The tears of my countrymen caused by your gas and your machines will never allow my conscience to accept your ultimatum. How could I stand before God if I do not condemn a crime of such magnitude?

After a quick trial, Abune Petros was sentenced to death for rebellion and inciting others to rebel.The judge asked them, “When the priests and ecclesiastical authorities, including the Archbishop Abune Kerlos, acknowledged the sovereignty of the Italian government and said Amen, why did you rebel? Why did you become a rebel alone?”

Abune Petros replied as follows:

 “Abune Kerlos is an Egyptian; he has nothing to do with Ethiopia and Ethiopians. But I am an Ethiopian. I am a responsible church father. Therefore, I am concerned about my country and my church. I have nothing else to present to you. I will only speak what I say to my Creator. I know that you have decided to kill me. Therefore, do whatever you wish with me. But do not touch my followers.”

The news spread rapidly in the country and Ethiopians gathered in Addis Ababa to greet him one last time. The fascist fearing rebellion and an attempt to release him, decided to move as forward as possible the date of his execution. On the evening of 30 July 1936, he was taken to a public square, where a large crowd gathered. During his last speech, he said:

My countrymen, do not believe the fascists telling you that the Patriots are bandits, the Patriots are people who are fighting to free us from the terror of fascism. Bandits are the soldiers who are in front of me and you, who have come from far, terrorize and violently occupy a weak and peaceful country: our Ethiopia. God gives to the people of Ethiopia the strength to resist and never bow to the Fascist army and its violence.

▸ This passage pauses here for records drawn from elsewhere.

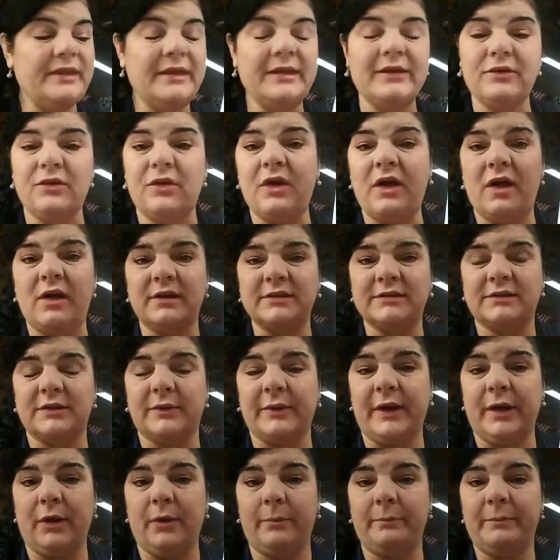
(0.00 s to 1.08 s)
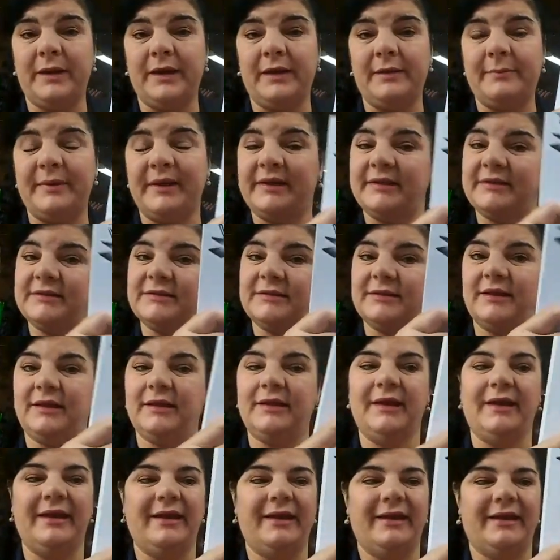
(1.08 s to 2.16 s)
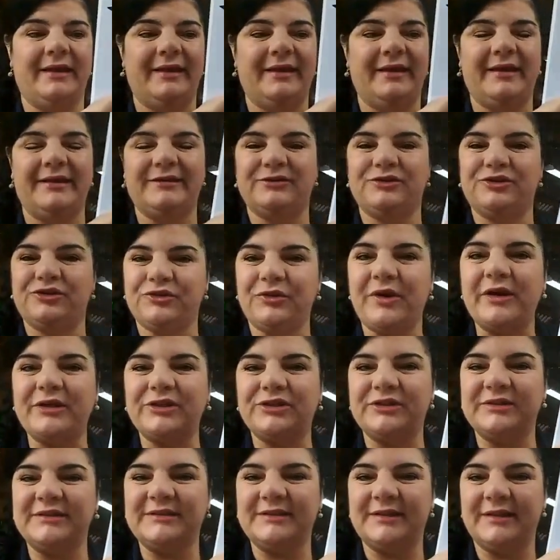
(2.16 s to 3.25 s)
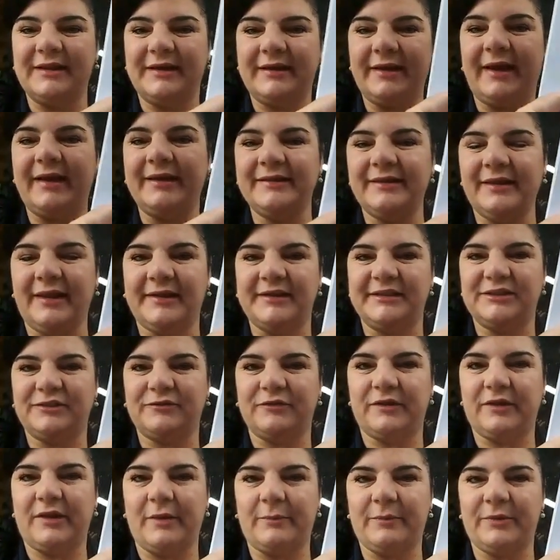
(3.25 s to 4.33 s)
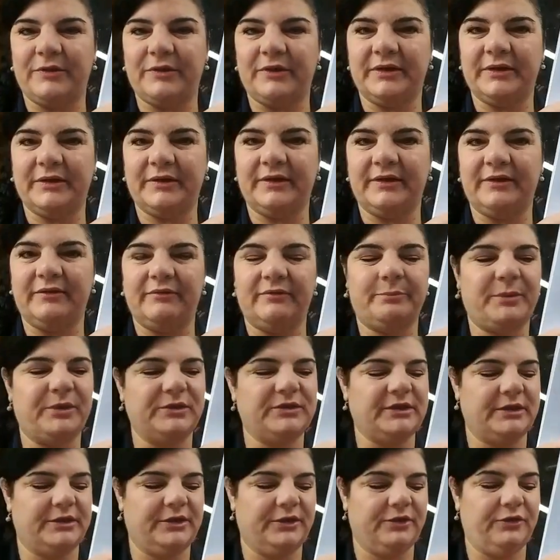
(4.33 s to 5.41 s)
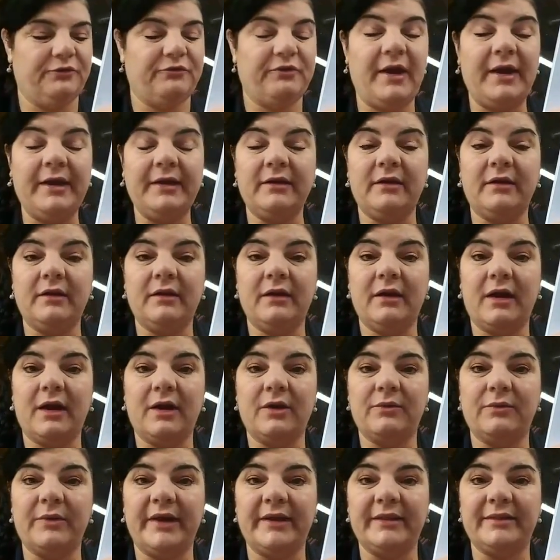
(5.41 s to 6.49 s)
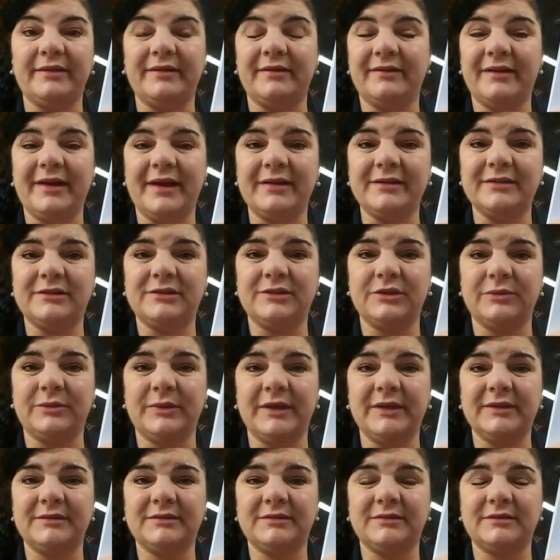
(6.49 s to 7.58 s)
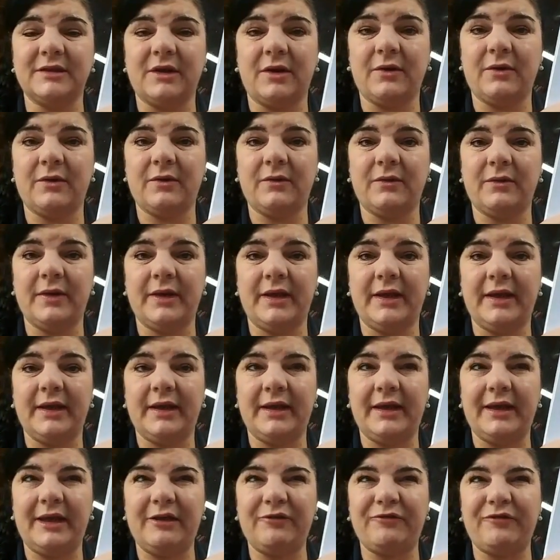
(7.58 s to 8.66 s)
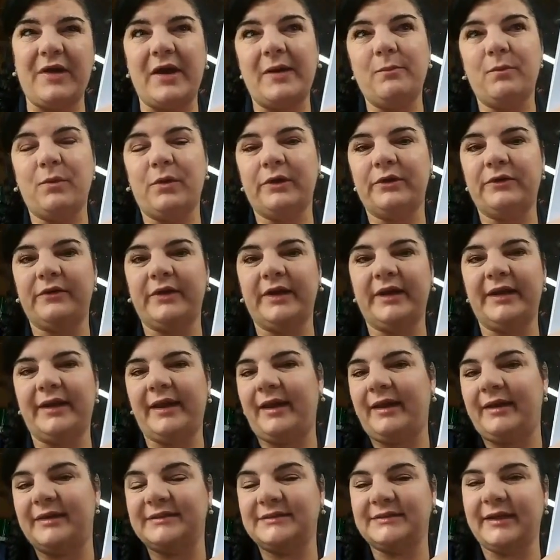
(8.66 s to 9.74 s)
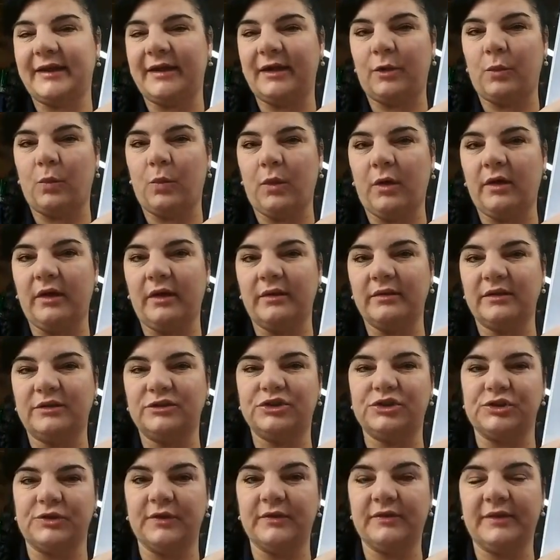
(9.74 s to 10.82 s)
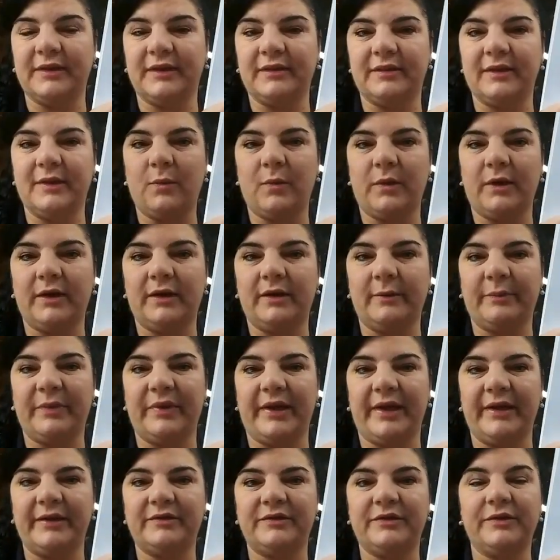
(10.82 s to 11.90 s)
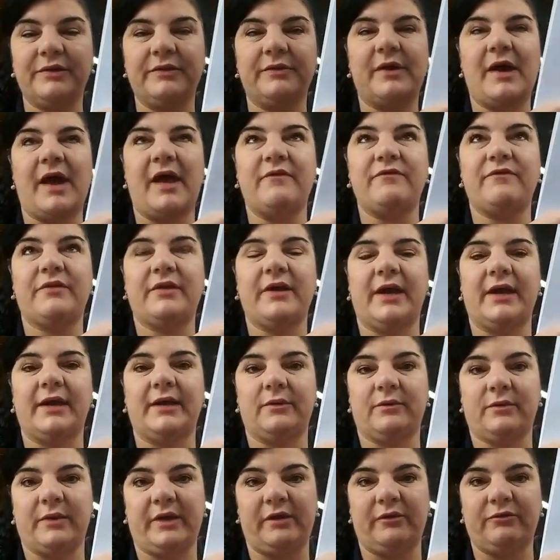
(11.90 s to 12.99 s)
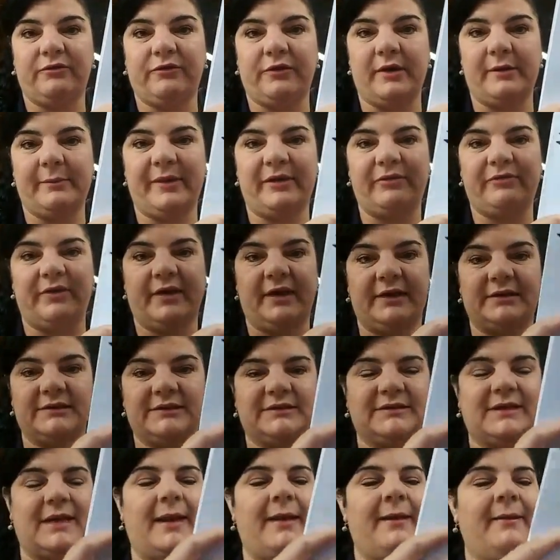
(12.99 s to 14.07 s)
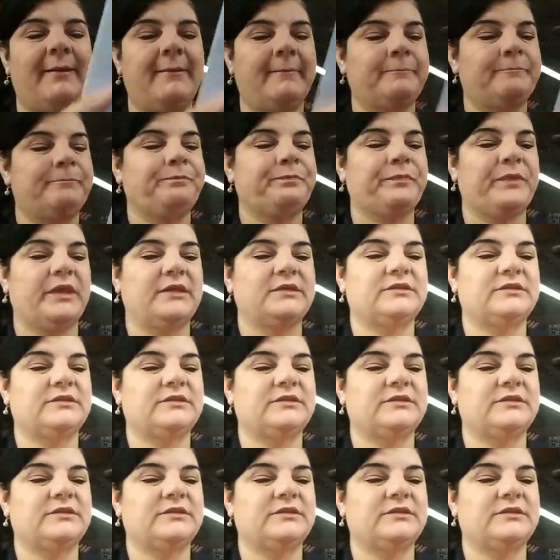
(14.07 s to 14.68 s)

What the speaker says: It'll also help me because the instructions and the guidelines for that particular vinyl are right there next to it. So if I'm wondering, hey, is that going to work on the shirt that they want it applied to? I've got it right in front of my face.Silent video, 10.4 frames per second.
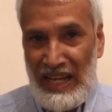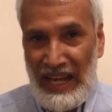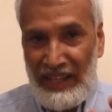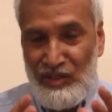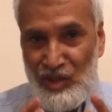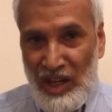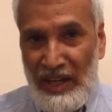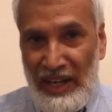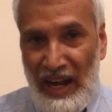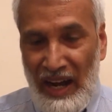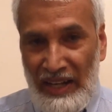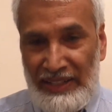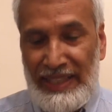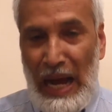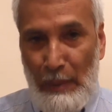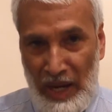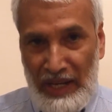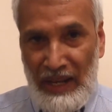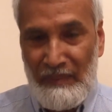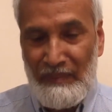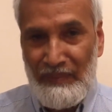As children are the
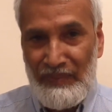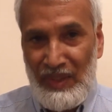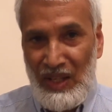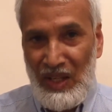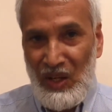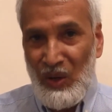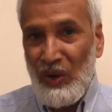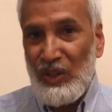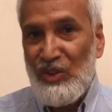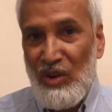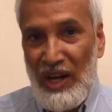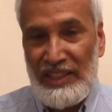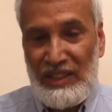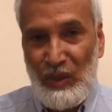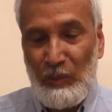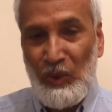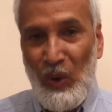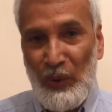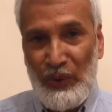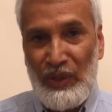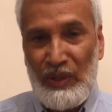amana or trust of
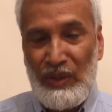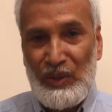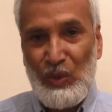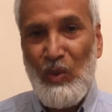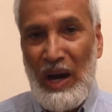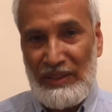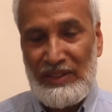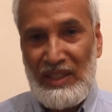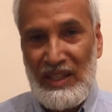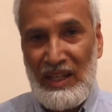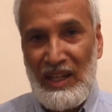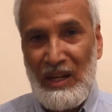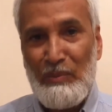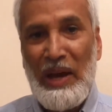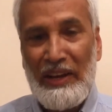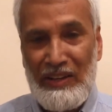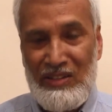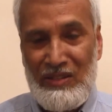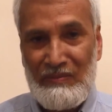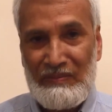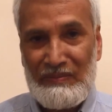God to us,
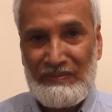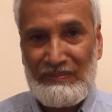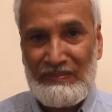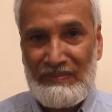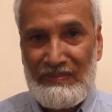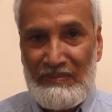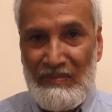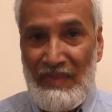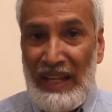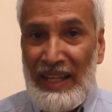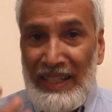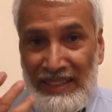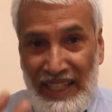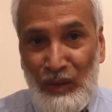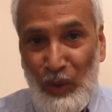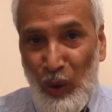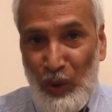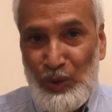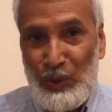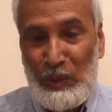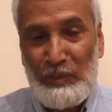parents. They could
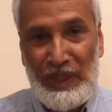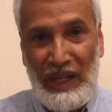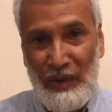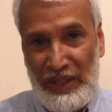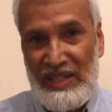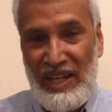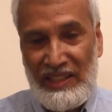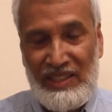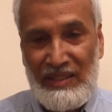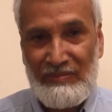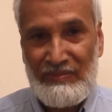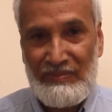also be our test.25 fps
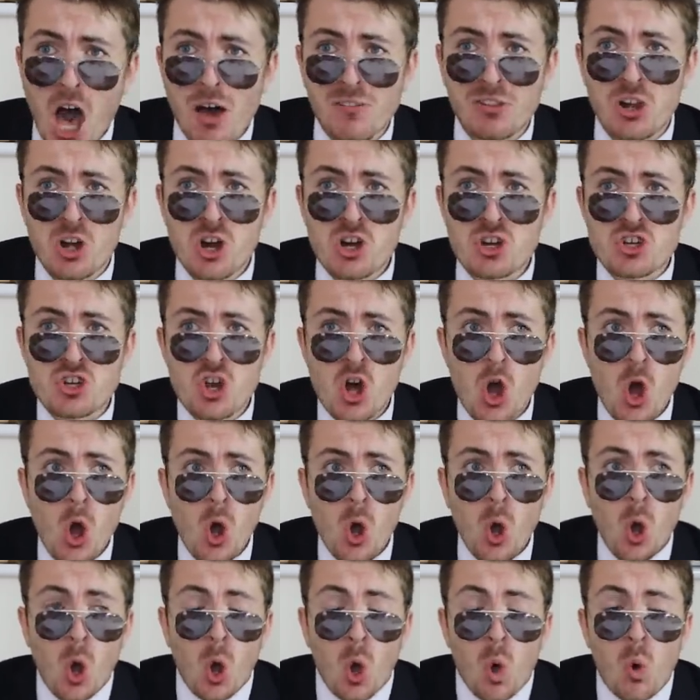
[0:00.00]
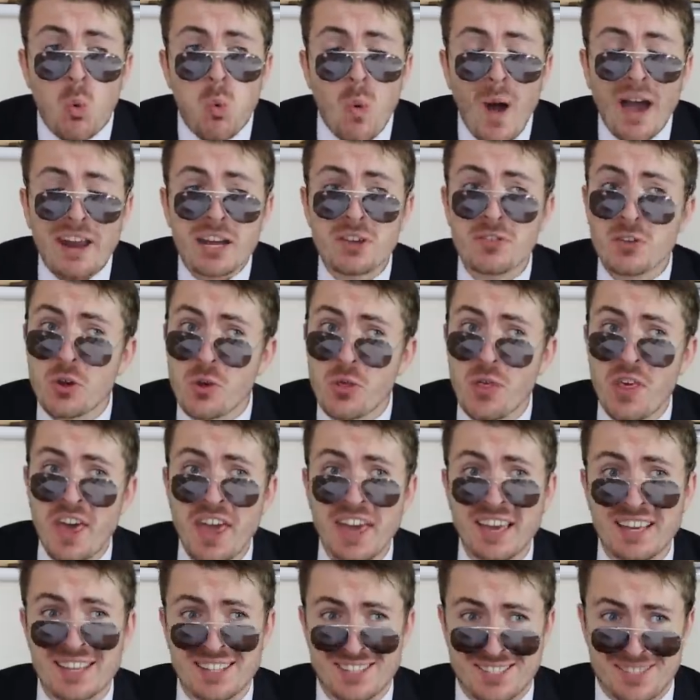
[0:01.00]
I've learned quite a
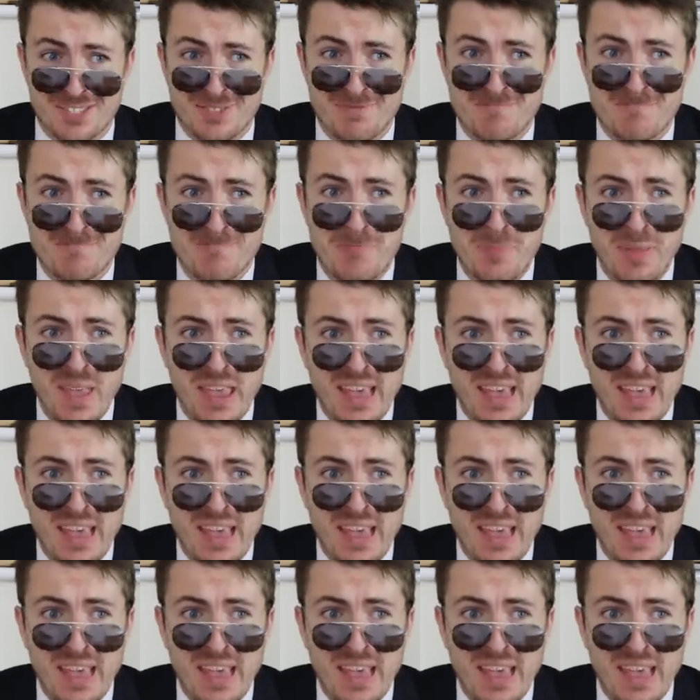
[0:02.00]
few things.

The pagan fascist government has come to burn the church, kill the Christian people, destroy our religion, and ruin our history. Do not submit to these tyrants; they have not come for good or to bring us true judgment. Defend yourselves for your beloved country and your righteous faith. Before your freedoms are violated, your death and your name will be blessed; you will get a great and valuable honor.

An Ethiopian land can never accept the orders of the invading army. Land of Ethiopia; I condemn you if you accept such an invasion. If the land of Ethiopia receives the enemy, let it be cursed. Let it be destroyed in the name of my Creator, Jesus Christ.”

Shortly after, Abune Petros was ordered to sit on a chair and shot with bullets by many Italian soldiers. He then became a national martyr in Ethiopia. Following this, many Ethiopians joined patriots and continued war with Italian soldiers for freedom, which was made possible by 5 May 1941.

Today, Abune Petros remains a famous figure in Ethiopian history. A memorial statue is erected in 1946 near St. George's Cathedral, Addis Ababa and the author Tsegaye Gebre-Medhin wrote a play on his last days. He now also is named as "Saint Abune Petros" by the Ethiopian Orthodox Church and a church is built by his name.

This is the statue inscription translated into English:
 In honor of the great and holy martyr father, the Holy Synod of the Ethiopian Orthodox Tewahedo Church, five years ago, approved him as a saint/martyr giving the title of sainthood in his name, and decided to build a church in his name with an ark carved in his name. This decision of the Holy Synod was implemented in the city of Fiche, Selale Region, North Shewa, where he was born. The martyr, Blessed Abune Petros, is a patriot, hero, bishop, martyr and holy father.